The European Commission presented a new proposal for a cyber-resilience law on Thursday that aims to impose new cybersecurity requirements on internet-connected devices, ranging from “smart” toys and fridges to security cameras.
Manufacturers of digitally connected products would have to meet the new EU requirements, whether the products are made in the EU or not. The law would ensure that products bearing the CE mark meet a minimum level of cybersecurity checks. Sensitive products that break the rules face fines of up to €15 million, or 2.5% of global turnover, whichever is higher.
“We need to protect our computing space, our cyberspace and our internal market,” EU Internal Market Commissioner Thierry Breton said, showing an internet-connected camera and warning that such a device could present risks of hacking and even abuse. state-sponsored espionage.

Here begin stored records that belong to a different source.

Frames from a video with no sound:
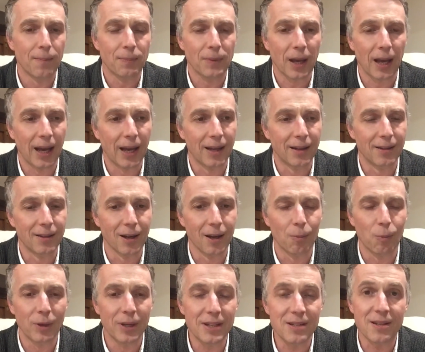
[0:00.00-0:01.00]
And
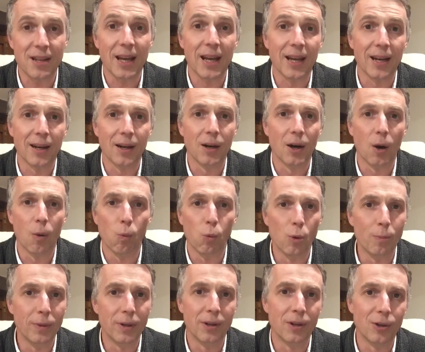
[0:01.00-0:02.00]
when he's there, a
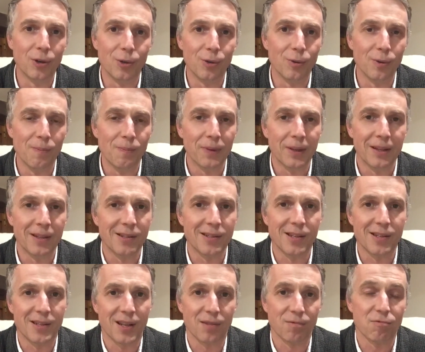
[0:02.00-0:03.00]
woman who it
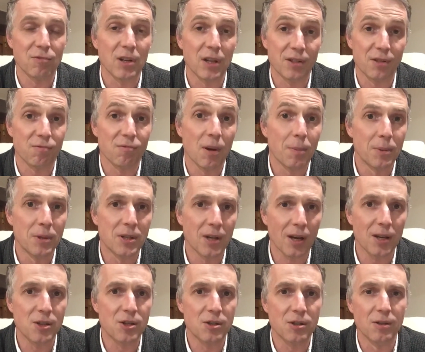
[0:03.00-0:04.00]
says has a
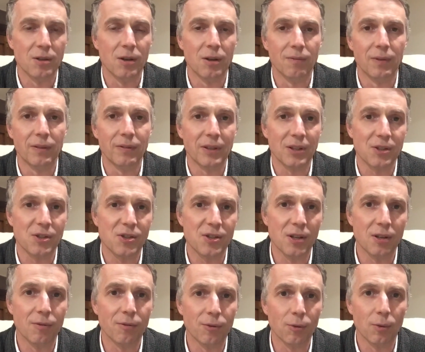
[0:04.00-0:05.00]
reputation of living a
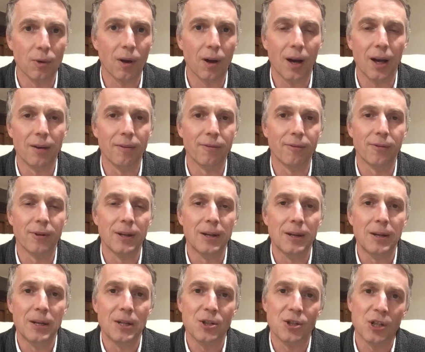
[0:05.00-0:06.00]
sinful life,
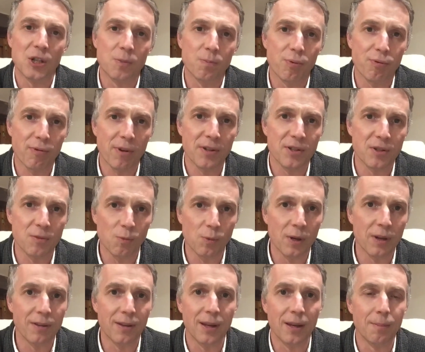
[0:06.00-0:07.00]
she's present
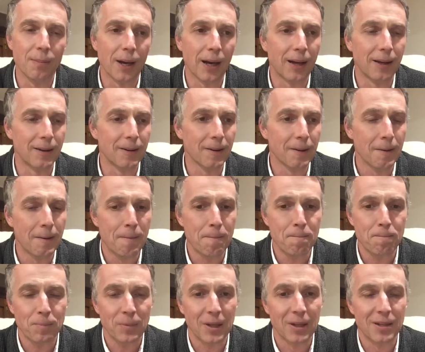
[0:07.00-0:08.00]
with him.
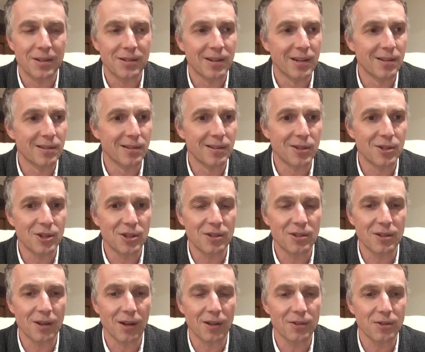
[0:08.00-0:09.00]
And it says that she
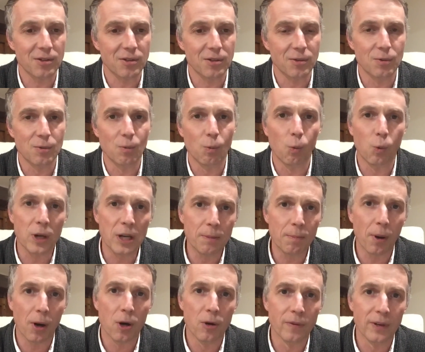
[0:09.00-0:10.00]
starts to
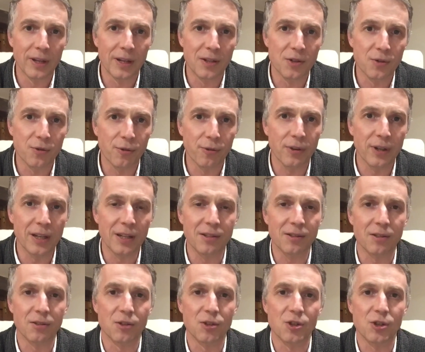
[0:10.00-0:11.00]
weep over his
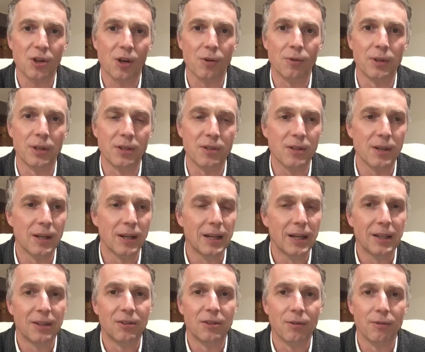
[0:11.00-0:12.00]
feet and show this
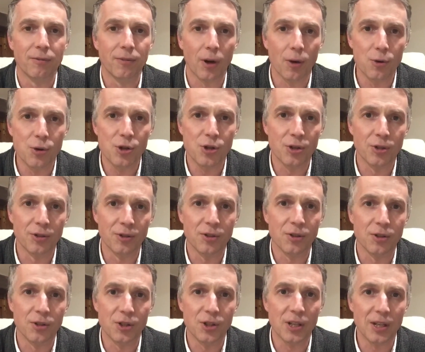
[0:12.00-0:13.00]
devotion
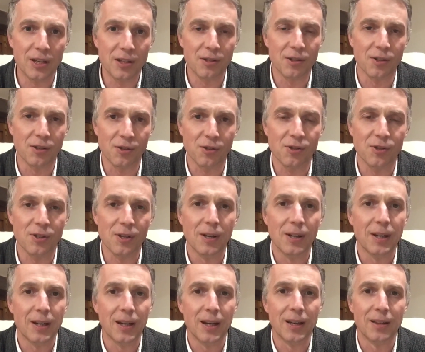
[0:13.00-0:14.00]
to Jesus
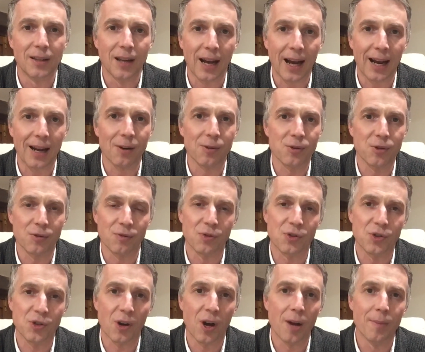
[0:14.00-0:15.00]
in the house of
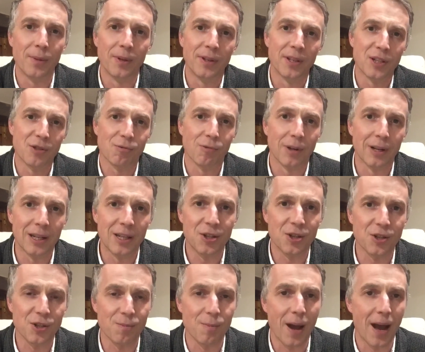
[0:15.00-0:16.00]
Simon, this
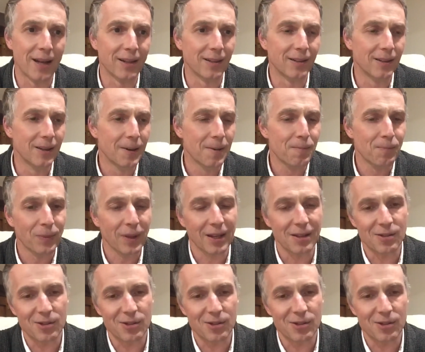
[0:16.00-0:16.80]
religious man. And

A schedule attached to the legislation explains how there would be two categories of products: one for critical products, which will cover around 10% of the market; and a second category that will cover all other products. For low-risk products, the Commission will ask companies to carry out a self-assessment indicating that a product meets cybersecurity standards. For those that may pose a significant cybersecurity risk, a manufacturer will need to demonstrate that they meet the requirements with a national authority or through a third-party assessment.
For mobile phones, for example, “the cybersecurity elements of a product like this are beyond regulation. And that’s what we’re going to get into,” said Margaritis Schinas, Commission Vice-President responsible for security policy.
Under the new law, the Commission would also have the power to order the European Cybersecurity Agency ENISA to assess whether a product poses a “significant risk to cybersecurity” and to recall a product if it does. .
The new draft law still needs to be considered by the European Parliament and the Council of the EU before becoming law.